Induction of programmed cell death in t(15;17) AML cells following SIRPα ligation

Our initial experiments with the rat myeloid cell line NR8383 showed that several agonistic monoclonal antibodies [49] against rat SIRPα (for example ED9, ED17 or OX41) or recombinant Fc-fusion proteins containing the extracellular region of CD47, the natural ligand of SIRPα, are able to suppress cell proliferation (Figure S4). In order to investigate the effect of SIRPα ligation in NB4 cells we tested a variety of previously reported antibodies against SIRPα, but these either lacked the appropriate specificity, showing cross-reactivity with other SIRP family members, or lacked the agonistic activity [28], [32]. In addition CD47-Fc did not show a sufficiently high affinity for binding to SIRPα in our in vitro experiments to be used as an agonistic (data not shown). Hence, to be able to study the effect of SIRPα triggering in human myeloid cells, we generated a chimeric SIRPα (chSIRPα) construct that enabled the use of the rat specific SIRPα agonistic ED9 mAb. This chSIRPα construct consisted of the extracellular region of rat SIRPα and the transmembrane and the cytoplasmic domains of human SIRPα [10]. Stable t(15;17) NB4 cell lines expressing chSIRPα or empty vector (EV) were generated by retroviral transduction. Flow cytrometric analysis of the retrovirally transduced and FACS-sorted cells showed that the vast majority (>90%) of cells had been transfected by chSIRPα (Figure 3C). The levels of chSIRPα expression (i.e. mean fluorescence) were comparable to those seen, with the same mAb, on rat macrophages or granulocytes ([10] and data not shown).

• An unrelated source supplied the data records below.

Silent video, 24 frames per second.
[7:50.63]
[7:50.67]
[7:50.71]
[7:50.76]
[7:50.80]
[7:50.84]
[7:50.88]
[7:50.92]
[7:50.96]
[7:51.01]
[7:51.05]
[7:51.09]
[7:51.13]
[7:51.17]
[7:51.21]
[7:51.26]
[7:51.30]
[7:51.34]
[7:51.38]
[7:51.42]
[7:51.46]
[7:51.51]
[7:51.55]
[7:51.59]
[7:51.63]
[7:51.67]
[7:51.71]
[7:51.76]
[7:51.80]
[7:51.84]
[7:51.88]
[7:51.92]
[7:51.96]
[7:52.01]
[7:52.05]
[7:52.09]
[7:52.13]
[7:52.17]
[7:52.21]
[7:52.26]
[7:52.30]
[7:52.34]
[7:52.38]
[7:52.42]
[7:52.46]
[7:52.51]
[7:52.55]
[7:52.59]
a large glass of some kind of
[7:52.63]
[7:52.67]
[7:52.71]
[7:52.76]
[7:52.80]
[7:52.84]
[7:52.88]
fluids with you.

Ligation of SIRPα in NB4 cells by agonistic ED9 mAb resulted in induction of programmed cell death (PCD) as quantified by flow cytometry using annexin-V/7-AAD staining (Figure 3C). After 24 h of exposure to ED9 mAb, the percentage of annexin-V positive cells was significantly higher in the NB4 chSIRPα cells (47.3±8.6%), as compared to NB4 EV cells (15.1±5.0%; p = 0.009) (Figure 3C). These data support the requirement for ED9 binding to SIRPα, since no induction of cell death was observed in NB4 EV cells. These findings provide evidence for induction of cell death capacity by SIRPα triggering in APL cells.

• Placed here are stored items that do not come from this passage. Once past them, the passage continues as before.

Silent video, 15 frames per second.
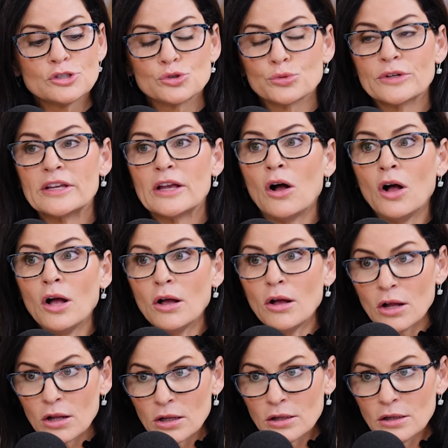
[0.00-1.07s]

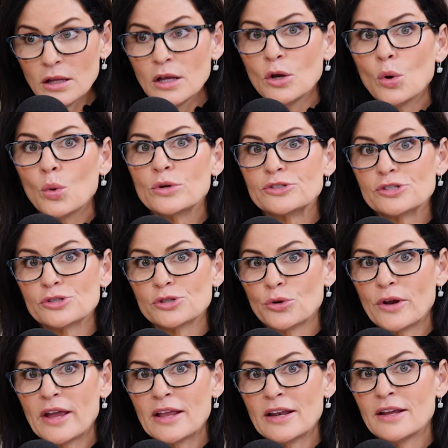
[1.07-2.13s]
Estriol, which is
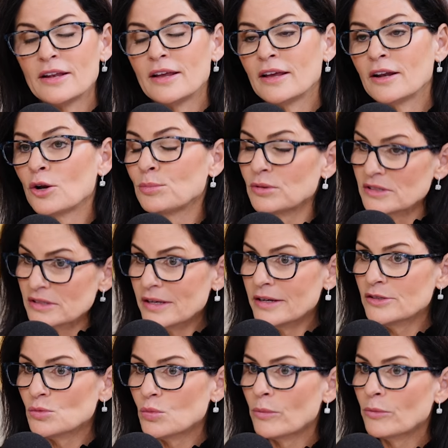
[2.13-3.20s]
created in our
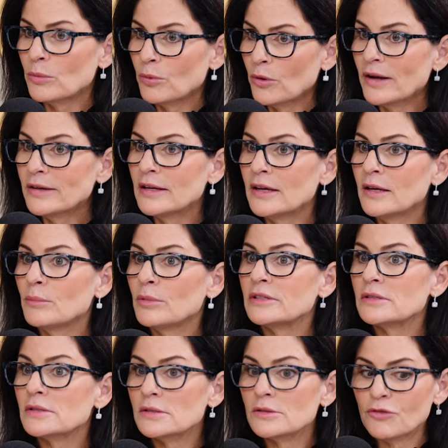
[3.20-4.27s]
placentas when we're pregnant,
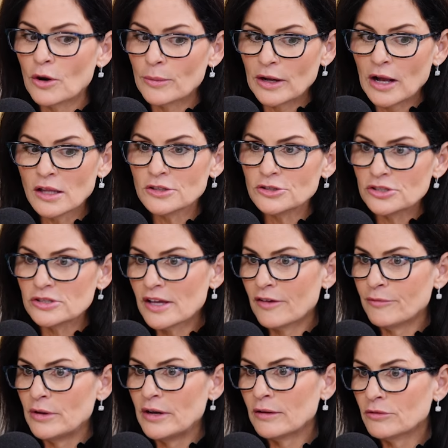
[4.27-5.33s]
but pharmacologists
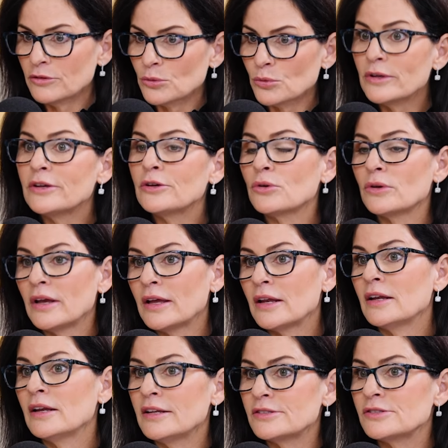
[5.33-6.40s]
have been able to
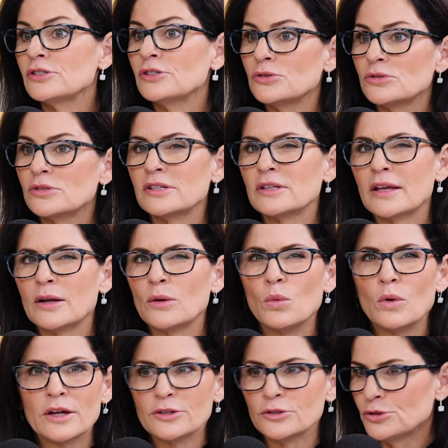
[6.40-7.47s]
recreate it and it's used in like
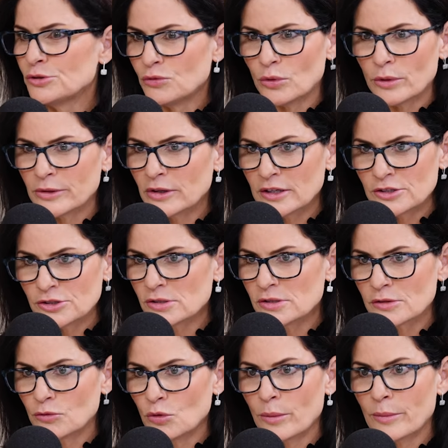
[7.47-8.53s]
one or two
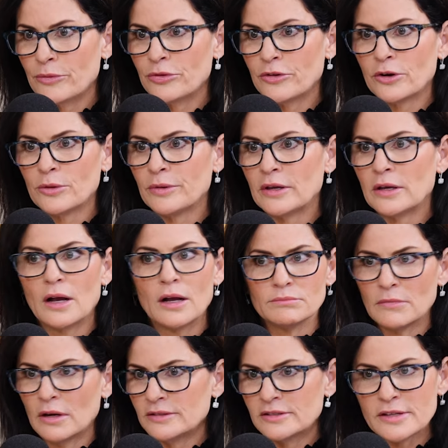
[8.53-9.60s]
formulations of hormone therapy
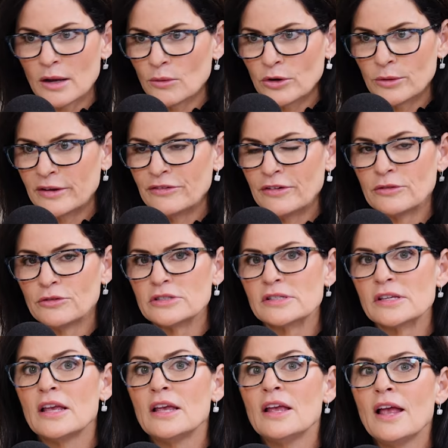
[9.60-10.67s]
it's not one of my
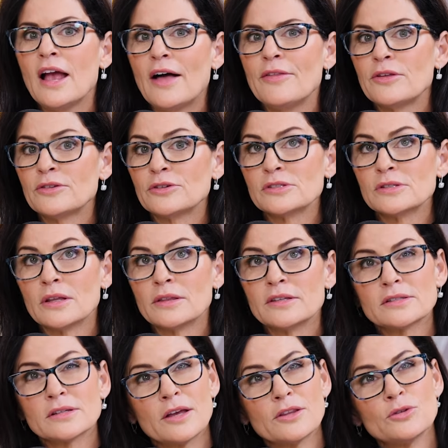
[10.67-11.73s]
favorites. And then there's
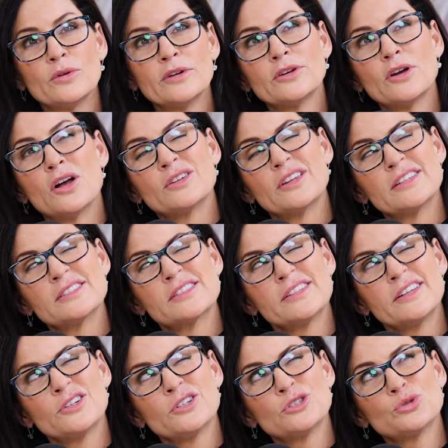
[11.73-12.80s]
this other one called
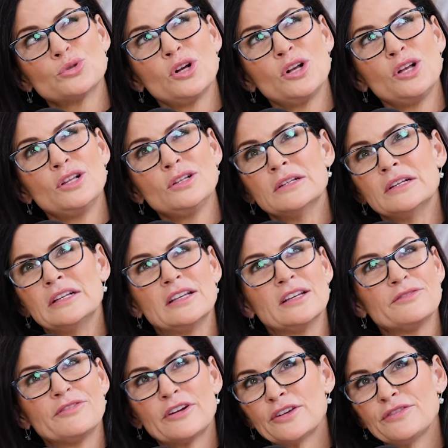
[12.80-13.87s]
estetrol,
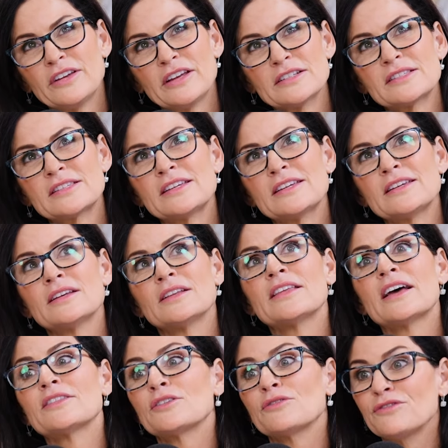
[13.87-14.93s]
very fancy.
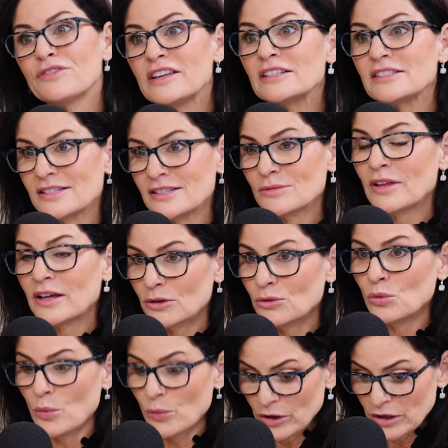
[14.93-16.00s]
That the fetuses that
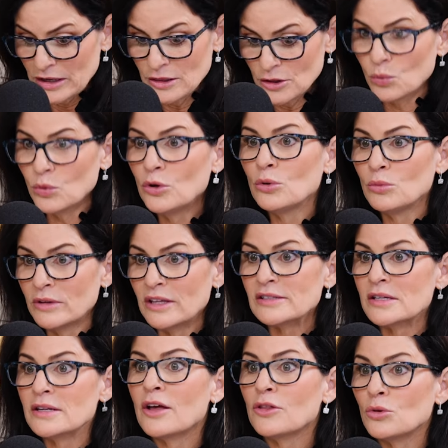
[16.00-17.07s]
are when we're in the womb,
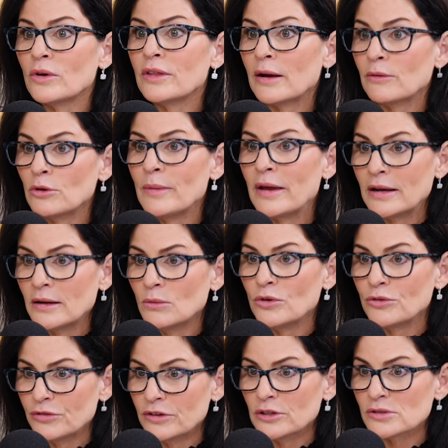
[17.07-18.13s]
that's another one that we
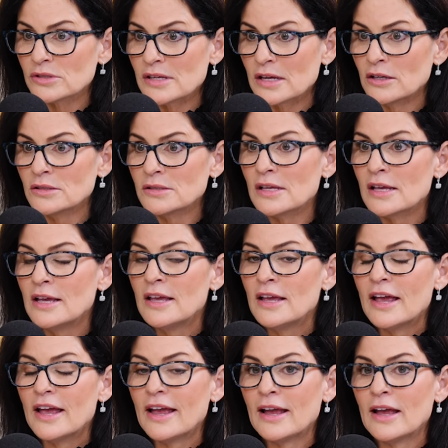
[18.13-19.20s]
make with fetal cells,
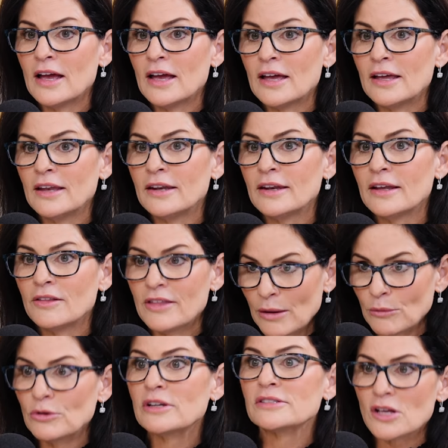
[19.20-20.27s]
and
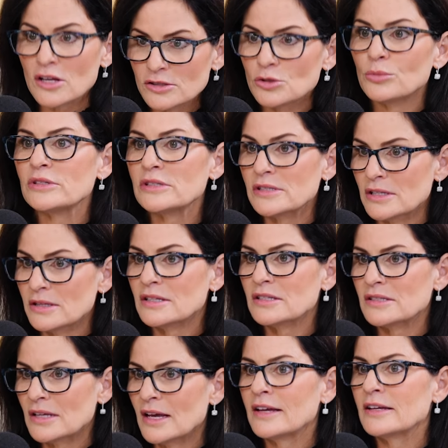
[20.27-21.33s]
that one has also been
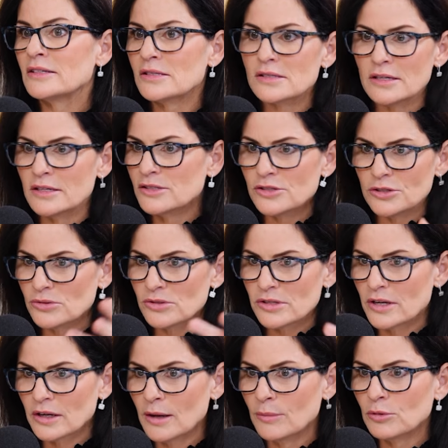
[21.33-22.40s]
synthesized and is
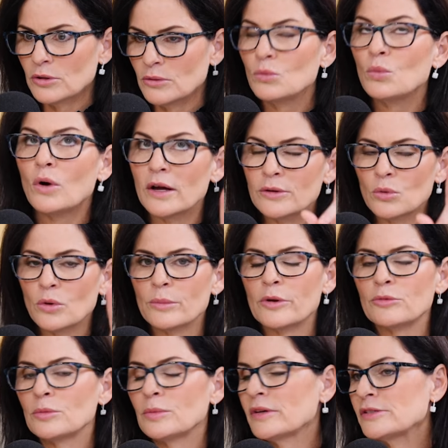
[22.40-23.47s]
used in a couple of one
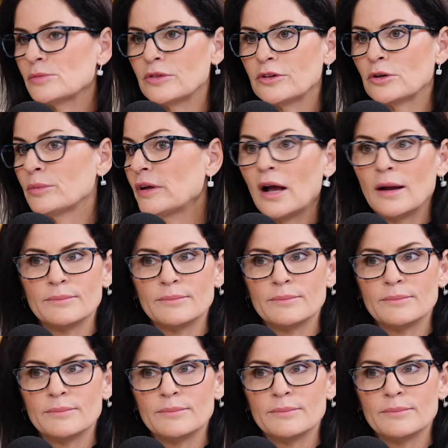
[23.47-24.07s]
hormone replacement therapy.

From a therapeutic perspective, it would appear beneficial to relieve differentiation block in M3 AML cells by using ATRA and as a result to upregulate SIRPα expression, which can subsequently be targeted by an agonistic antibody to induce PCD. Clearly prerequisite for such a strategy to be successful would be the efficiency of SIRPα triggering following differentiation. Therefore we examined whether apoptosis induction via SIRPα persisted after differentiation with ATRA. Stably transduced NB4 (chSIRPα and EV) cells were exposed to 1 µM ATRA in combination with the fixed concentration of 10 µg/ml ED9 mAb, which was shown to trigger PCD in the NB4 chSIRPα cells. As expected, ATRA treatment alone did not have any effect on PCD, whereas ED9 resulted in PCD in the chSIRPα transduced NB4 cells and this was not significantly altered after differentiation with ATRA. Furthermore while SIRPα triggering by ED9 mAb does induce programmed cell death, we found that it did not affect differentiation (Figure S5).

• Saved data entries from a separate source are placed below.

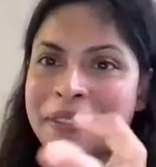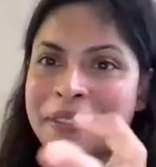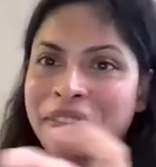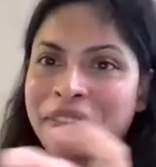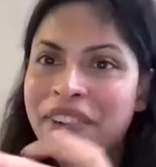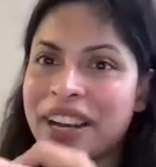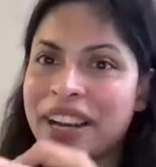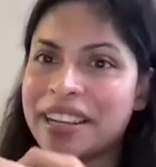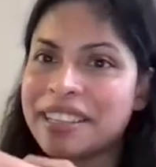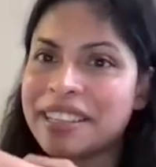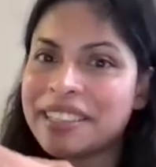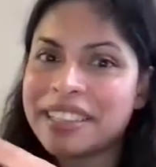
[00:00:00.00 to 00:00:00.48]

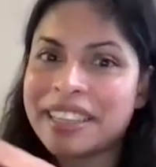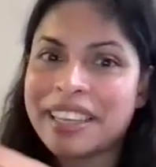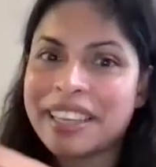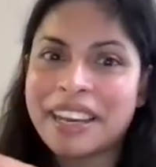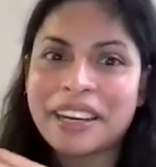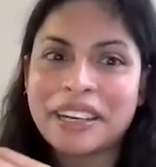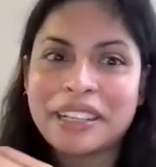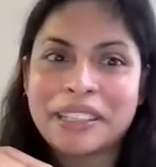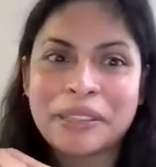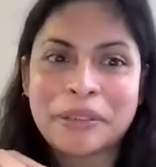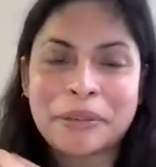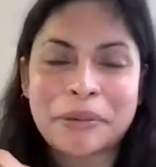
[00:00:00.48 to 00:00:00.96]
friends
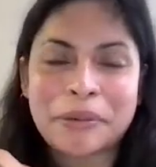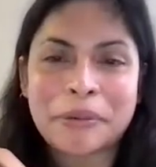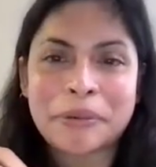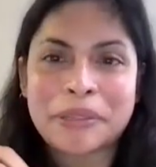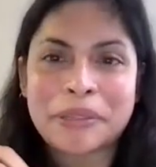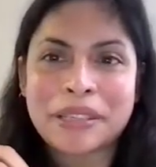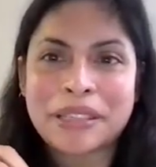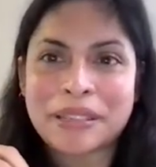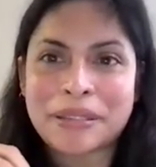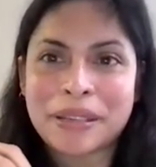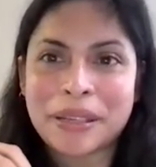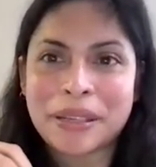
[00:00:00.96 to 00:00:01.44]
here
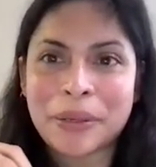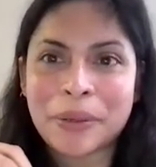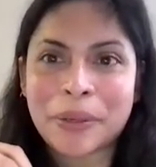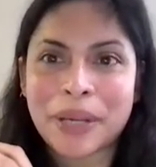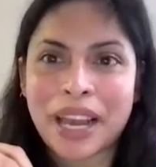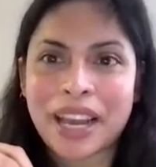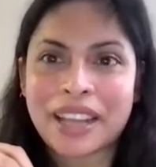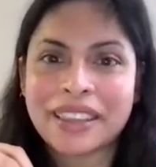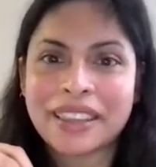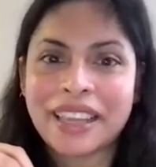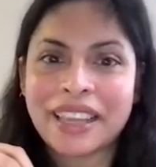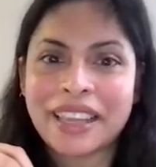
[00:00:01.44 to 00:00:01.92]
to
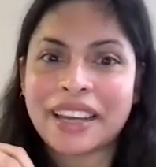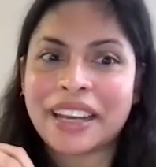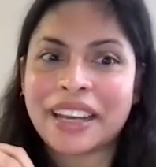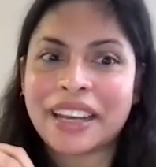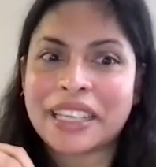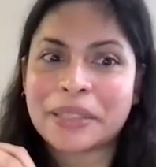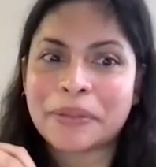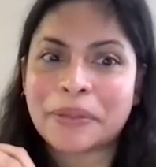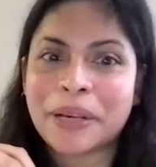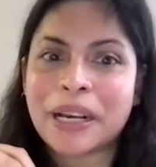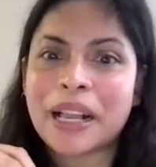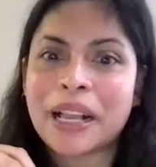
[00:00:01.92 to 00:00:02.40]
look at that
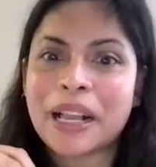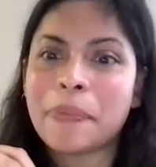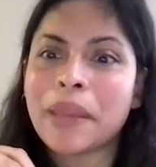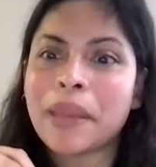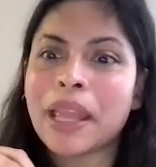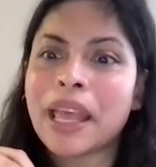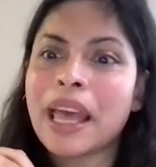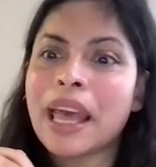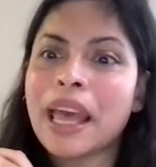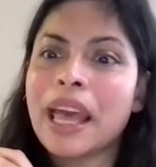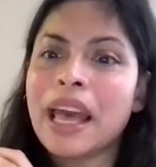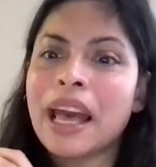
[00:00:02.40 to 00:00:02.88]
as well.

Taken together, these data indicate that ATRA provides a stimulus for differentiation of t(15;17) APL cells and this results in upregulation of SIRPα expression to a level that makes the cells prone to cell death induction via SIRPα triggering even in differentiated M3 cells.

Upregulation of SIRPα following differentiation of t(8;21) AML cells

To examine whether the low endogenous expression of SIRPα is also upregulated following differentiation of other low-SIRPα-expressing myeloid leukemic cells, we selected t(8;21) Kasumi-1 cells. These cells belong to AML M2 FAB subtype and express low endogenous levels of SIRPα (Figure 2A). It has been shown that histone deacetylase (H-DAC)-inhibitors such as butyrate, valproic acid (VPA) and trichostatin (TSA) and DNA methyltransferase (DNMT)- inhibitors such as decitabine, induce granulocytic maturation of t(8;21) acute myeloid leukemia cells [50], [51], [52], [53] (and data not shown).

Kasumi-1 cells were exposed to TSA, VPA,butyrate or decitabine for indicated time points, which resulted in markedly increased SIRPα levels (Figure 4). With all drugs, an increase in SIRPα protein expression was detected as early as 3 hrs after exposure and this expression reached maximal levels after approximately 24 hrs. These data show that SIRPα is upregulated following differentiation of Kasumi-1 cells.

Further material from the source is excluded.